作家がスーツをまとうとき

服飾の基本はスーツなのですが、いわゆるビジネススーツは着ません。
それが僕の自己中心的なTPOです。
表現者(作家)が、スタイルを持たないなんて、無責任だとまで、僕は傲慢に豪語しています。

基本はブリティッシュ(英国式)のセヴィルロウ・スタイル。
くだけた印象を身にまといたいときには、クラシコイタリア。
シャツはターンブル&アッサー(イギリス)かシャルベ(フランス)。
靴は、ベルルッティ(フランス)かステファノベーメル(イタリア)かジョンロブ(イギリス)。

 

アパレル業界に知人が多く、僕がファッション関係の仕事をしていると勘違いしている知人も少なくありません。

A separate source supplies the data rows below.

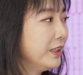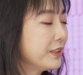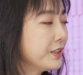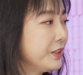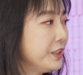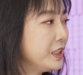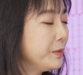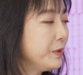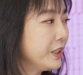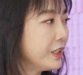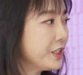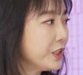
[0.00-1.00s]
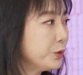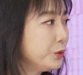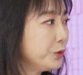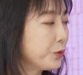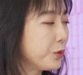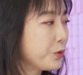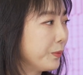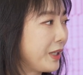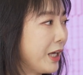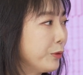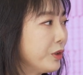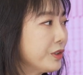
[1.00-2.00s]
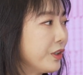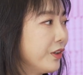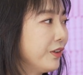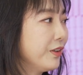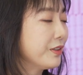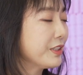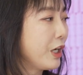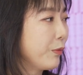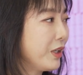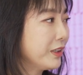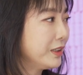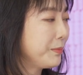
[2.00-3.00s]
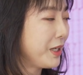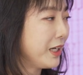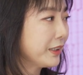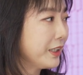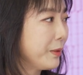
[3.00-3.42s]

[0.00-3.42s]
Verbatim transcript: 그래서 22개 시군으로 좀 나눠서 상황을 파악해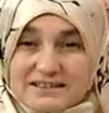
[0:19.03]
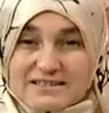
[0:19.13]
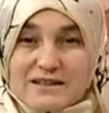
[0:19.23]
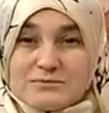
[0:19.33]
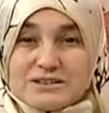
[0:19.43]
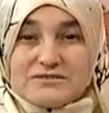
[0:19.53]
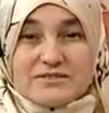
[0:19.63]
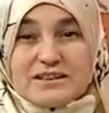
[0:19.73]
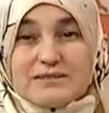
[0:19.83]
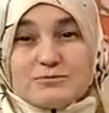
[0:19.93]
anlamı
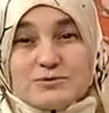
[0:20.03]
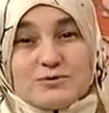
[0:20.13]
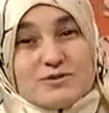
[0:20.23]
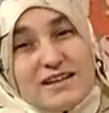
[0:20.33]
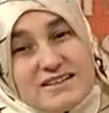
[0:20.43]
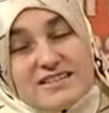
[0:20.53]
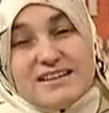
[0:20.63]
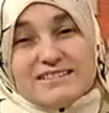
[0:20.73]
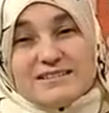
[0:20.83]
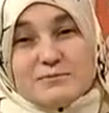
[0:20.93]
ve bunu
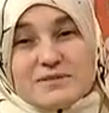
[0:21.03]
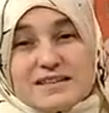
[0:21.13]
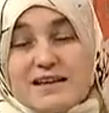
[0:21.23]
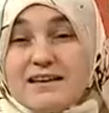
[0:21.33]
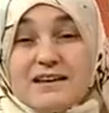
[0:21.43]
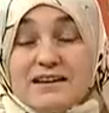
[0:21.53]
tercih ettiğimizde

そもそも僕は幼少の頃に、浅草テーラーの仕立て(オーダー)服で育ちました。
冬はツィードの上着に、仕立てた白シャツに蝶ネクタイ。
夏はリネンの上着に紺色の半ズボン。
仕立屋のおじいさんはいつも僕に、三ツ矢サイダーを飲ませてくれました。

白シャツの両袖にカフリンクスを留めてくれながら、

「良いですか、坊ちゃん。この服を着たときには、大声を出してはいけません。お母様に駄々をこねてはいけません。道端に座り込んではいけません。背筋を伸ばして、物静かにお過ごしなさい。それがこの服を着る意味なのですから」

と教えてくれました。あれから50年以上、浅草のテーラーもなくなってしまいました。


おじいさんもたぶん、この世の人ではないでしょう。
ただ、いまでも上着に袖を通すとき、浅草のおじいさんのベストを着た白髪頭を思い出すのです。